# [INPUT DATA]
################

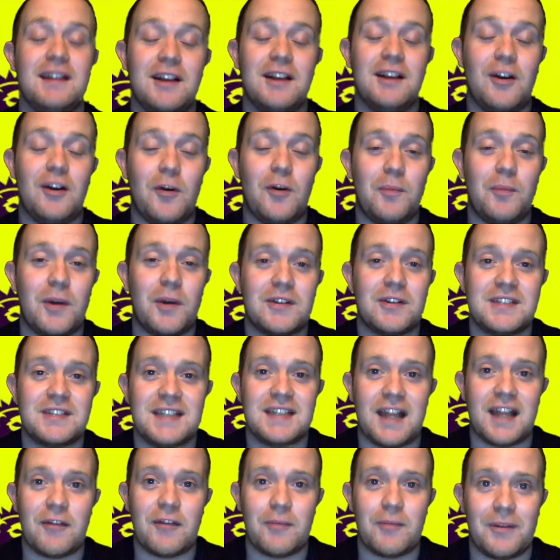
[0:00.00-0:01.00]
on Boxing
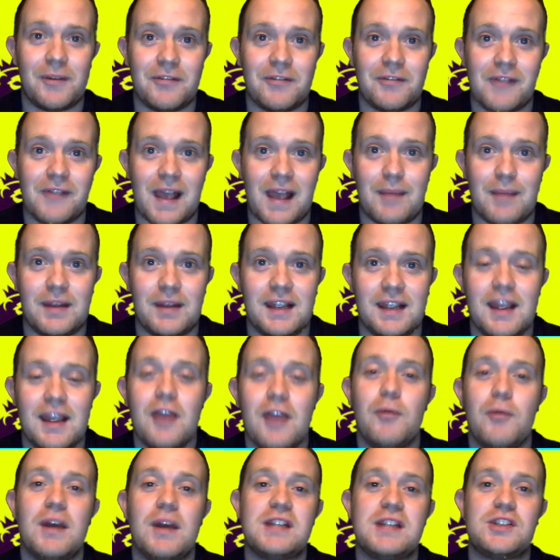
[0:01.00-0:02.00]
Day with my family,
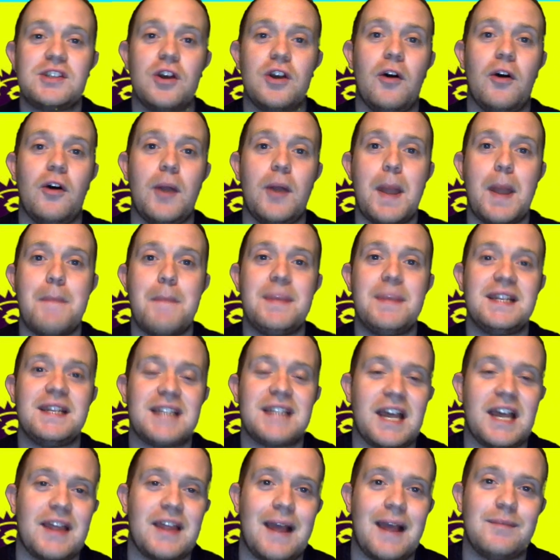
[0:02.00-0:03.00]
where Tottenham beat
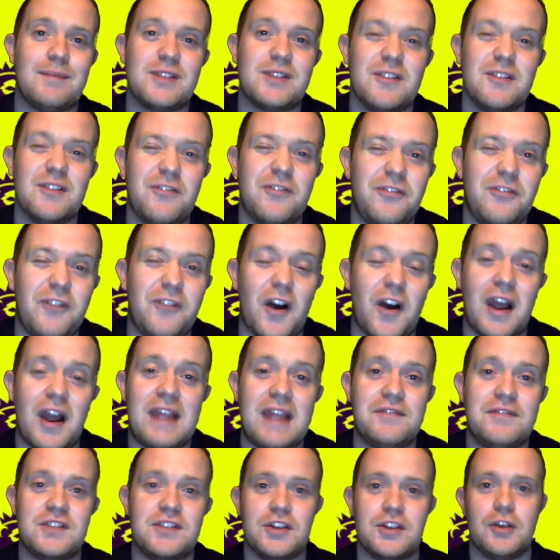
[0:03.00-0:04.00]
Southampton
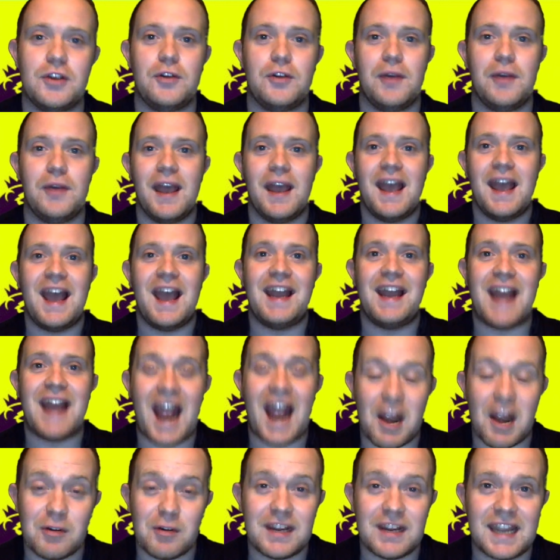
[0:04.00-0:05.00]
5-2, and
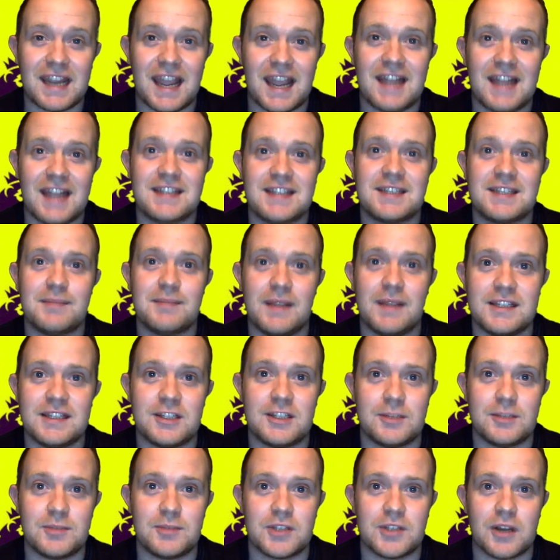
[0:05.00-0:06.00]
Harry Kane cemented
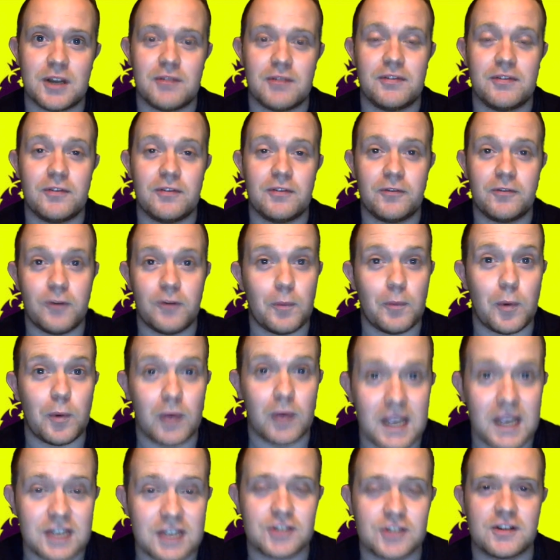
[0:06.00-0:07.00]
himself in football
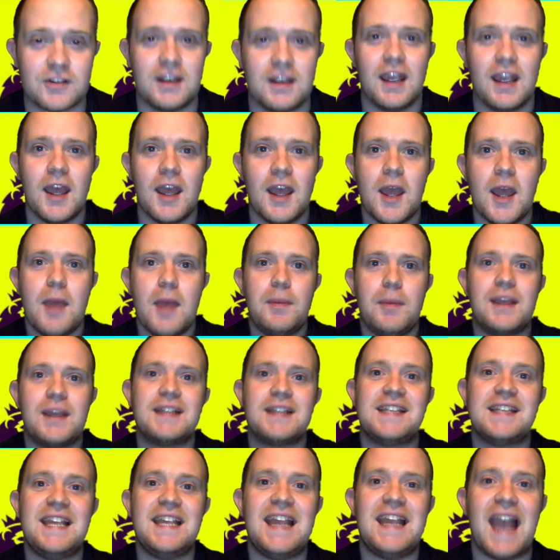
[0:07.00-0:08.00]
history
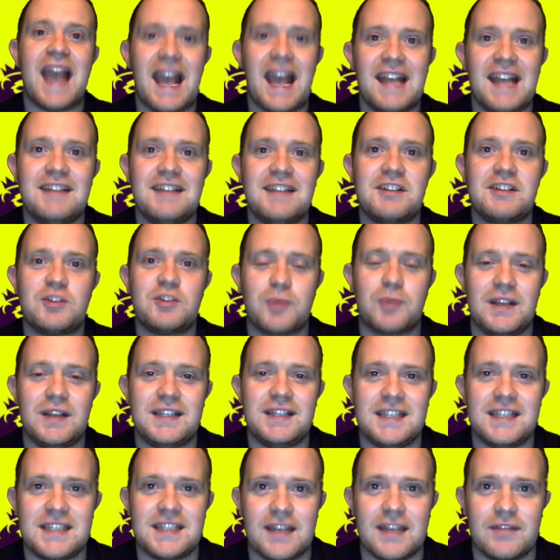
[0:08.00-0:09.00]
because he ended
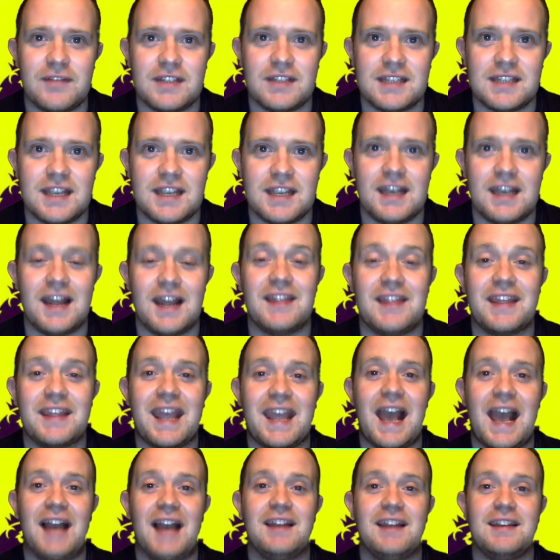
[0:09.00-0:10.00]
2017 and the
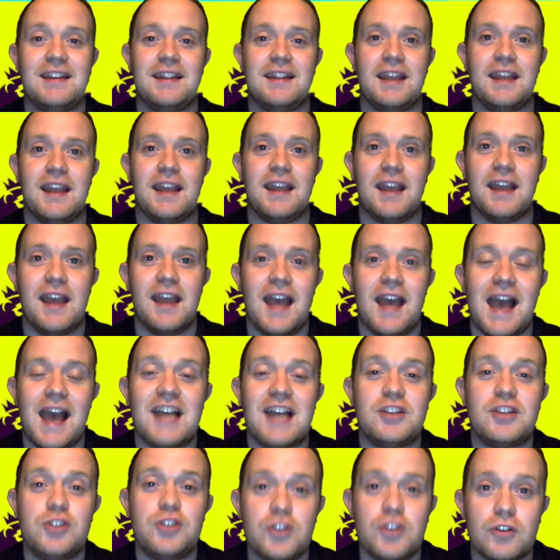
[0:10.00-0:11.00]
calendar year
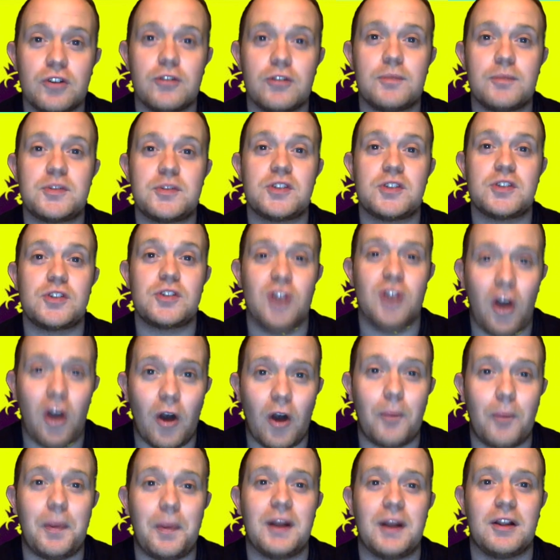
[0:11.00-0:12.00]
as Europe's
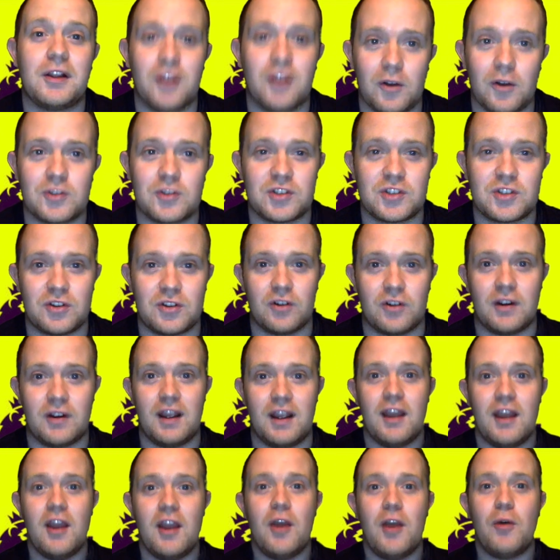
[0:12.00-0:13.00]
top goalscorer
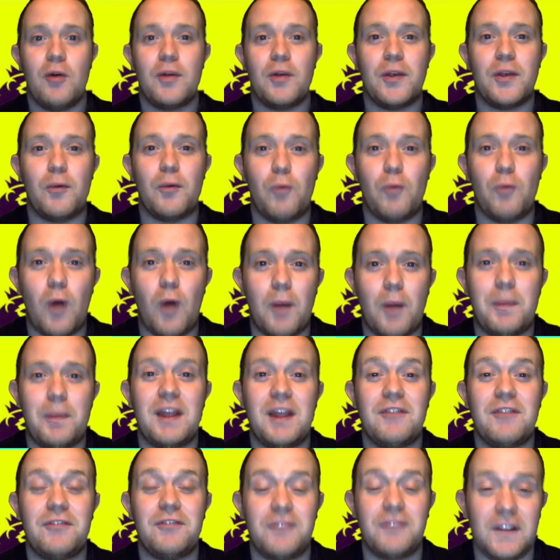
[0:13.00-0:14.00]
with a
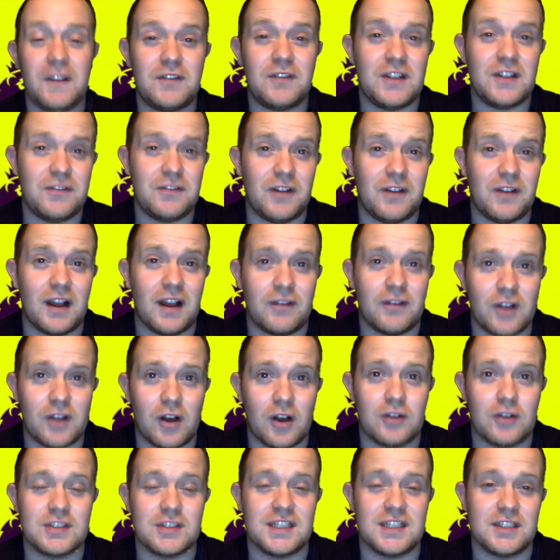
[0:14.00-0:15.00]
whopping 55
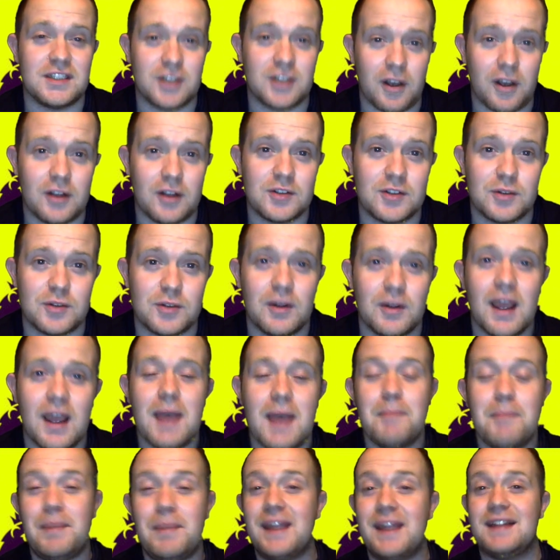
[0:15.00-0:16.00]
goals in total,
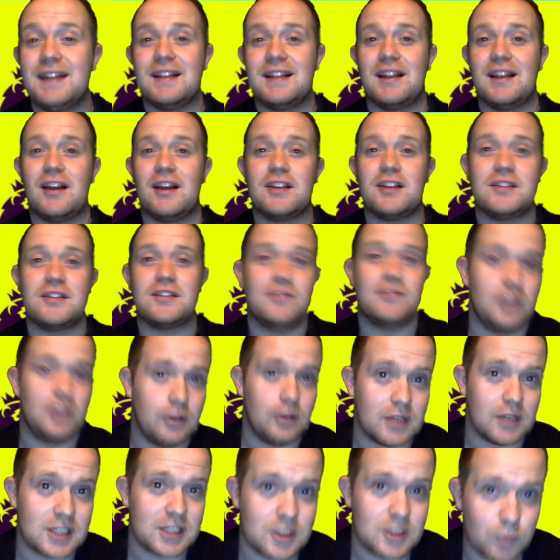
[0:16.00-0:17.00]
beating the likes of
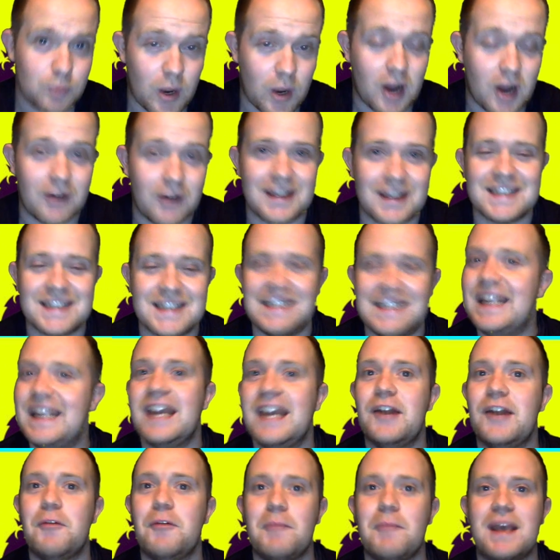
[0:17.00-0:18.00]
Luis Suarez,
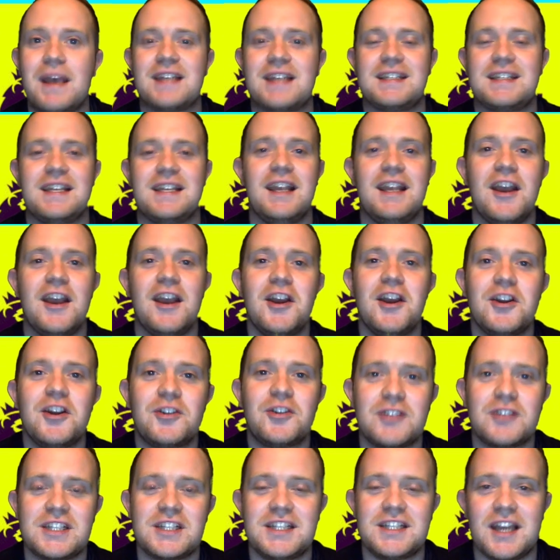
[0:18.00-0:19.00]
Lionel Messi,
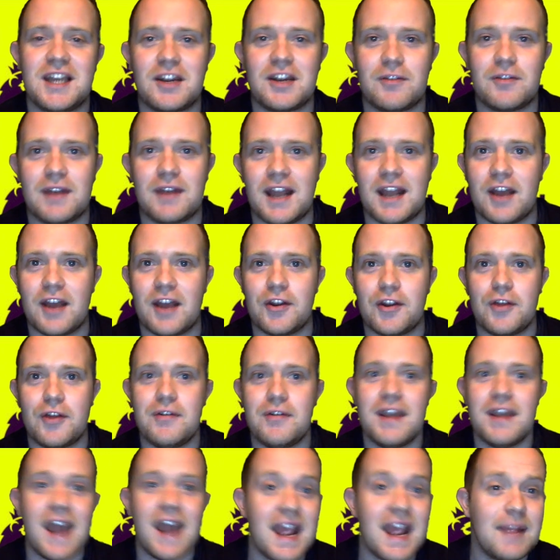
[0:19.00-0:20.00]
Cristiano Ronaldo,
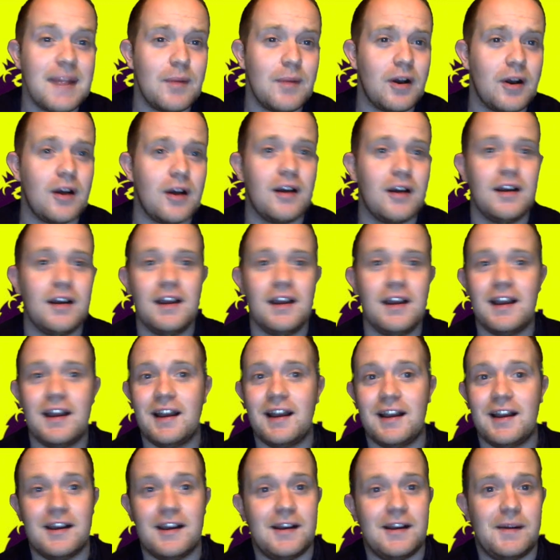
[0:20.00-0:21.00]
Neymar,
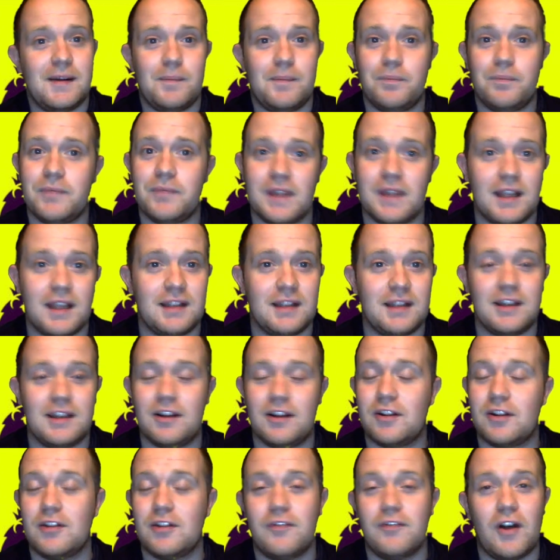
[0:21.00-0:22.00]

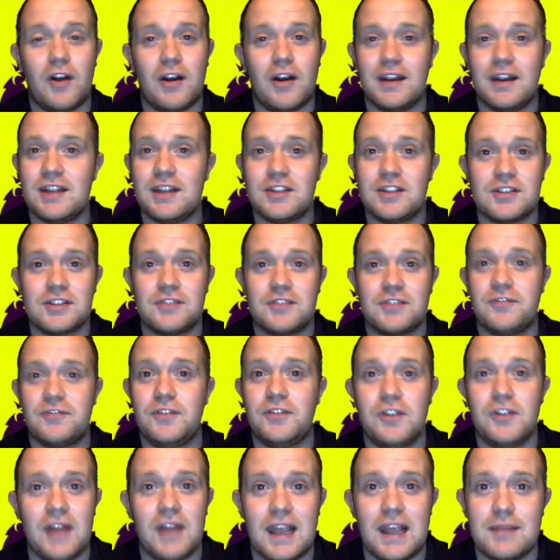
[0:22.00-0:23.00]
Cavani, just a
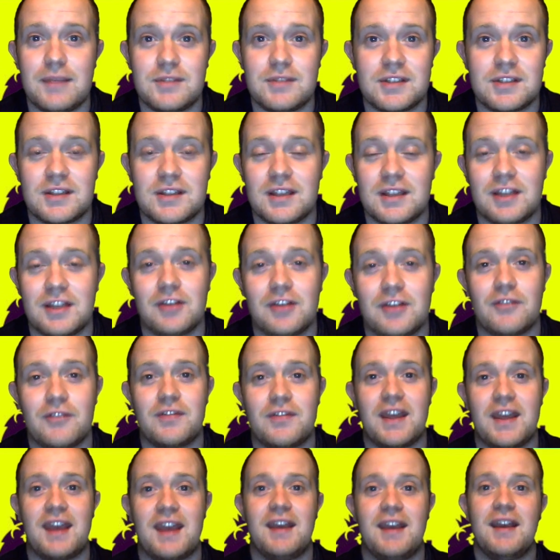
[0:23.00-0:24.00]
few names to think of
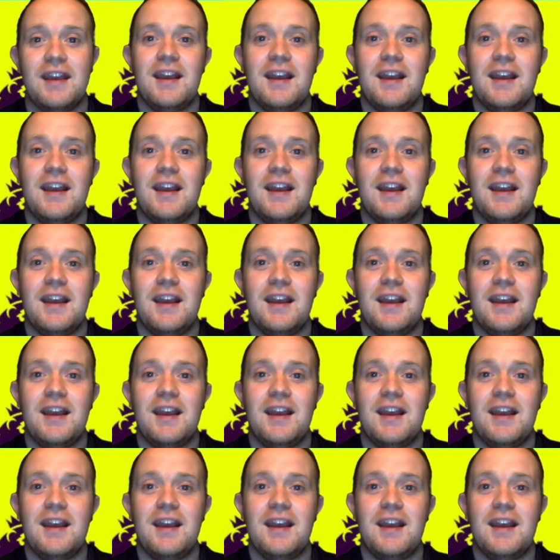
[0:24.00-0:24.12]
there.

################

# [WHAT TO DO]
Apart from the images, everything in the records must be repeated exactly.

# [ANSWER FOR THE TASK]
[0:00.00-0:01.00]
on Boxing
[0:01.00-0:02.00]
Day with my family,
[0:02.00-0:03.00]
where Tottenham beat
[0:03.00-0:04.00]
Southampton
[0:04.00-0:05.00]
5-2, and
[0:05.00-0:06.00]
Harry Kane cemented
[0:06.00-0:07.00]
himself in football
[0:07.00-0:08.00]
history
[0:08.00-0:09.00]
because he ended
[0:09.00-0:10.00]
2017 and the
[0:10.00-0:11.00]
calendar year
[0:11.00-0:12.00]
as Europe's
[0:12.00-0:13.00]
top goalscorer
[0:13.00-0:14.00]
with a
[0:14.00-0:15.00]
whopping 55
[0:15.00-0:16.00]
goals in total,
[0:16.00-0:17.00]
beating the likes of
[0:17.00-0:18.00]
Luis Suarez,
[0:18.00-0:19.00]
Lionel Messi,
[0:19.00-0:20.00]
Cristiano Ronaldo,
[0:20.00-0:21.00]
Neymar,
[0:21.00-0:22.00]

[0:22.00-0:23.00]
Cavani, just a
[0:23.00-0:24.00]
few names to think of
[0:24.00-0:24.12]
there.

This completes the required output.